Would you return exactly the lines below from the line with "[00:00:00.00 to 00:00:01.04]" through the line with "Transcript, with fillers: Und", both included, and nothing else, leaving out the pictures?
┌─ RECORDS PROVIDED
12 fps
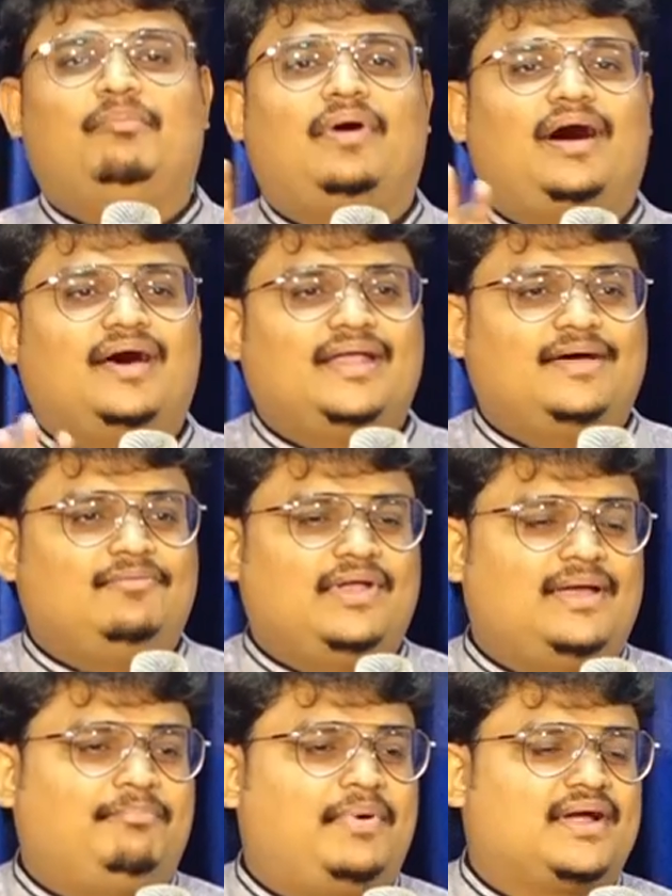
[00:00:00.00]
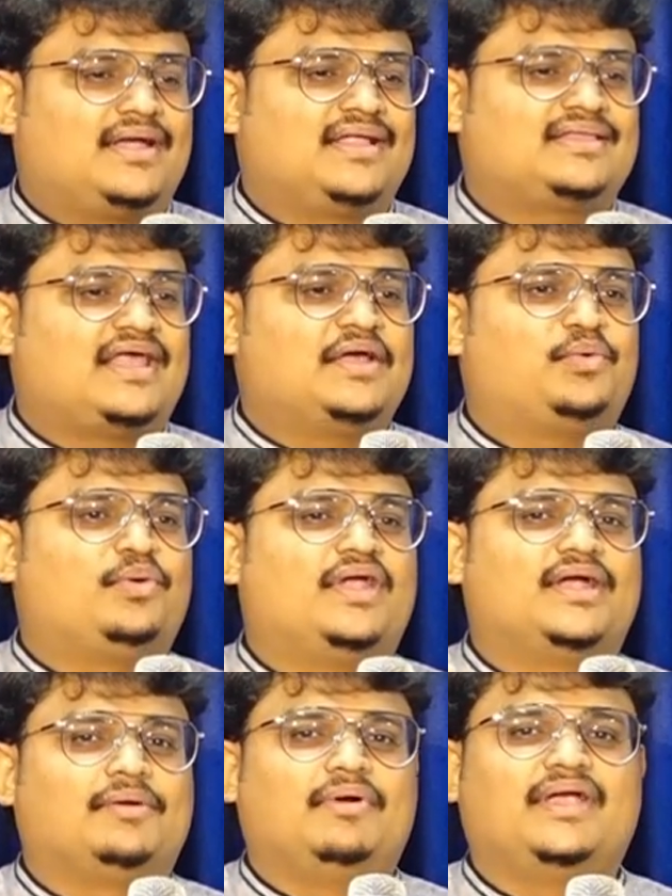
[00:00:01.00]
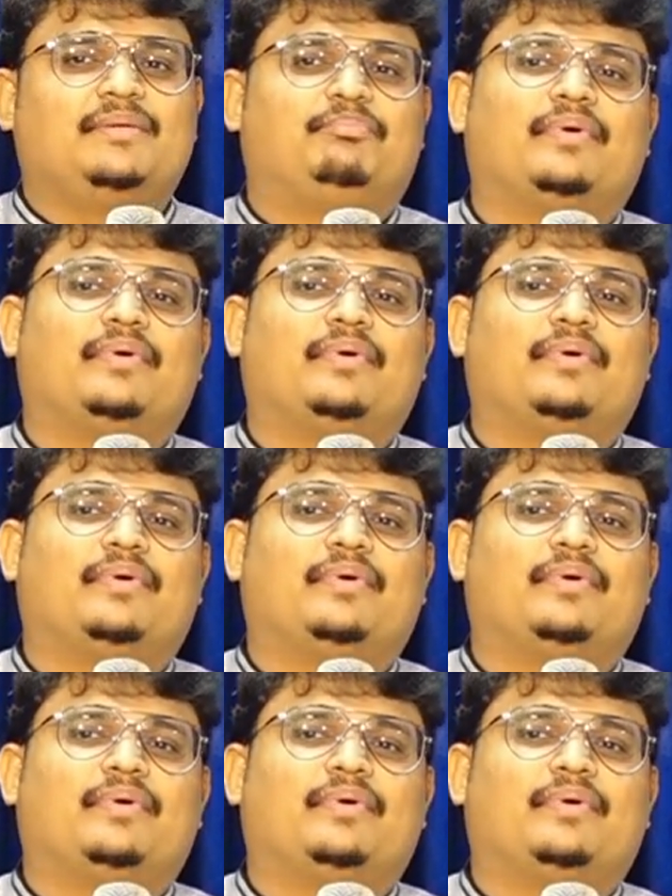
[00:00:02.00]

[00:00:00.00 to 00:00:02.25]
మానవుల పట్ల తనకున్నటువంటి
└─
┌─ RECORDS PROVIDED
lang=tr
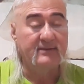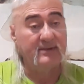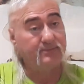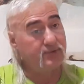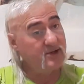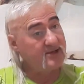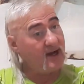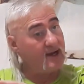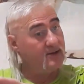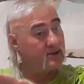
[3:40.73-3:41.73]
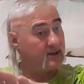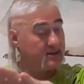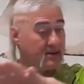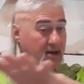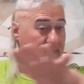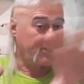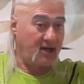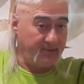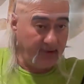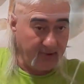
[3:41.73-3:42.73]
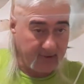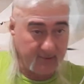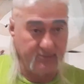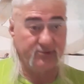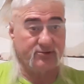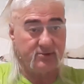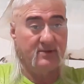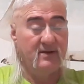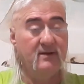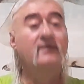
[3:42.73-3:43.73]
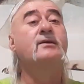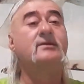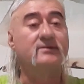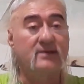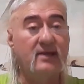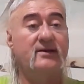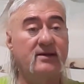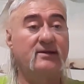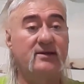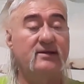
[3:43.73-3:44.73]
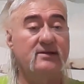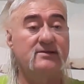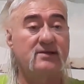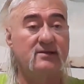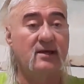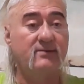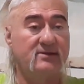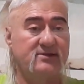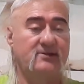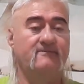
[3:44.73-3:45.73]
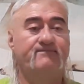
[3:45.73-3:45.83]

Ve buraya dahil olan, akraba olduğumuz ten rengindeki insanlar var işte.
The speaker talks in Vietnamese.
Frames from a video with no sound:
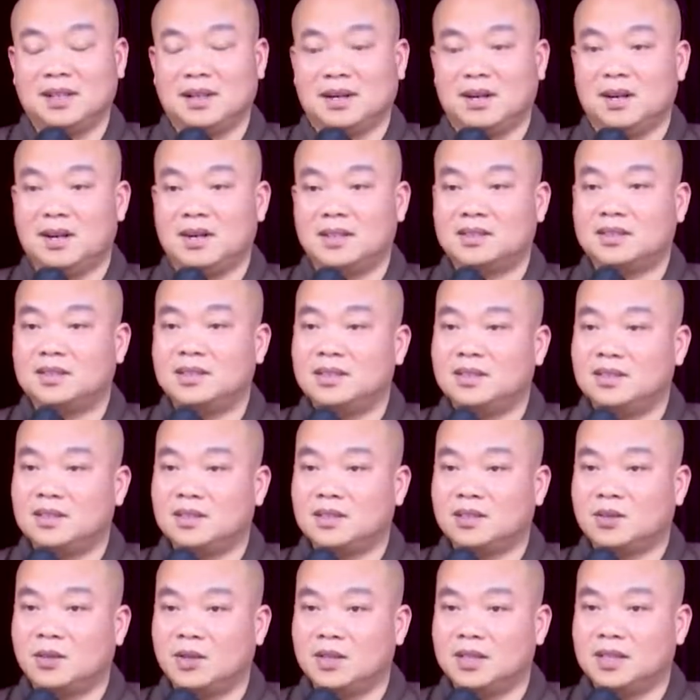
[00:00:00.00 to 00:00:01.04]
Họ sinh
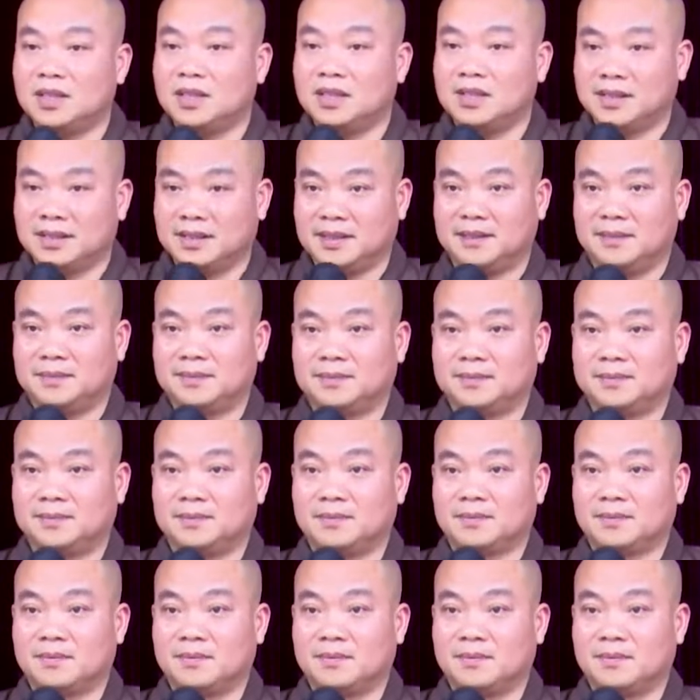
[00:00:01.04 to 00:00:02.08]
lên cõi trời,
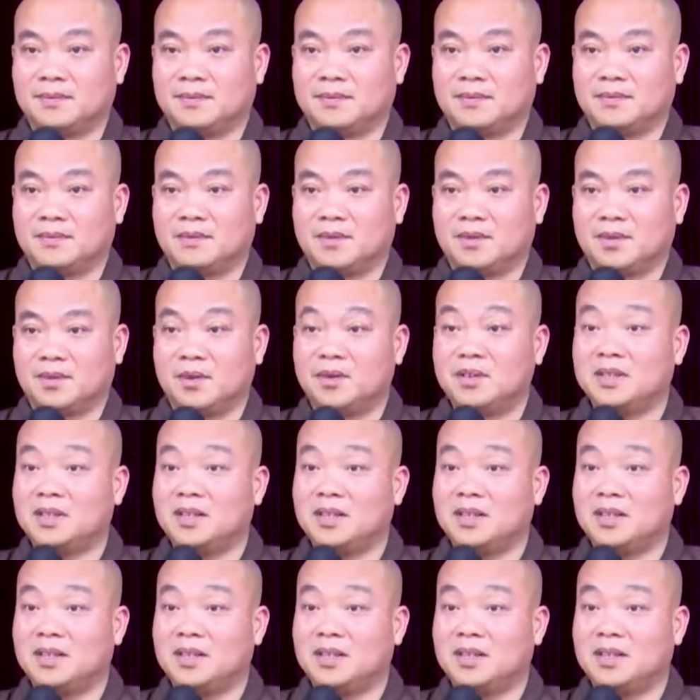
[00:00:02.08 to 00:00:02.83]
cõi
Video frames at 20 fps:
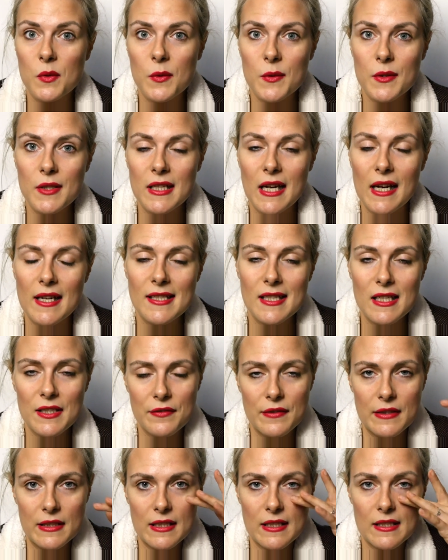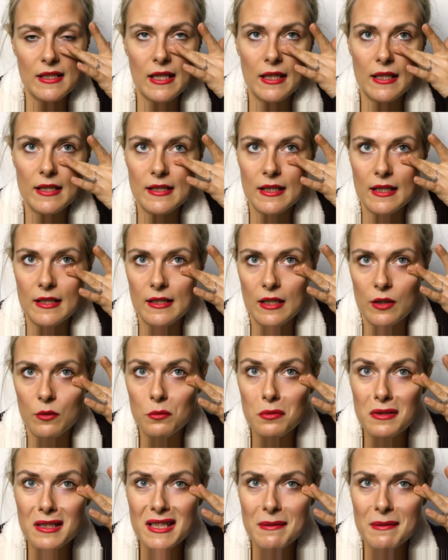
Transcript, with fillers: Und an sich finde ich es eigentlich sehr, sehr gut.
└─
### TASK OUTPUT
[00:00:00.00 to 00:00:01.04]
Họ sinh
[00:00:01.04 to 00:00:02.08]
lên cõi trời,
[00:00:02.08 to 00:00:02.83]
cõi
Video frames at 20 fps:
Transcript, with fillers: Und an sich finde ich es eigentlich sehr, sehr gut.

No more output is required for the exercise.